* [Exercise data]
______

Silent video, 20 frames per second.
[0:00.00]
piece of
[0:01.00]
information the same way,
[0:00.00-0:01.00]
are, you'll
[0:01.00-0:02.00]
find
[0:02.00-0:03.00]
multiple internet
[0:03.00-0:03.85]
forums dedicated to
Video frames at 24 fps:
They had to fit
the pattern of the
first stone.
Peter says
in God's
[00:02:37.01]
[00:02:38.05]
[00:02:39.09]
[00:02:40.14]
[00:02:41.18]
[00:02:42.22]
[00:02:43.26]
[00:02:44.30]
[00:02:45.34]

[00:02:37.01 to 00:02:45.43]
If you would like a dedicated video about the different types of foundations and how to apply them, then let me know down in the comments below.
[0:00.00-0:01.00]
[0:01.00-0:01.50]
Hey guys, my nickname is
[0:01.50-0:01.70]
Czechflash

______

* [What the task asks] Retype the records above in full, matching each line exactly.

* [Response below]
Silent video, 20 frames per second.
[0:00.00]
piece of
[0:01.00]
information the same way,
[0:00.00-0:01.00]
are, you'll
[0:01.00-0:02.00]
find
[0:02.00-0:03.00]
multiple internet
[0:03.00-0:03.85]
forums dedicated to
Video frames at 24 fps:
They had to fit
the pattern of the
first stone.
Peter says
in God's
[00:02:37.01]
[00:02:38.05]
[00:02:39.09]
[00:02:40.14]
[00:02:41.18]
[00:02:42.22]
[00:02:43.26]
[00:02:44.30]
[00:02:45.34]

[00:02:37.01 to 00:02:45.43]
If you would like a dedicated video about the different types of foundations and how to apply them, then let me know down in the comments below.
[0:00.00-0:01.00]
[0:01.00-0:01.50]
Hey guys, my nickname is
[0:01.50-0:01.70]
Czechflash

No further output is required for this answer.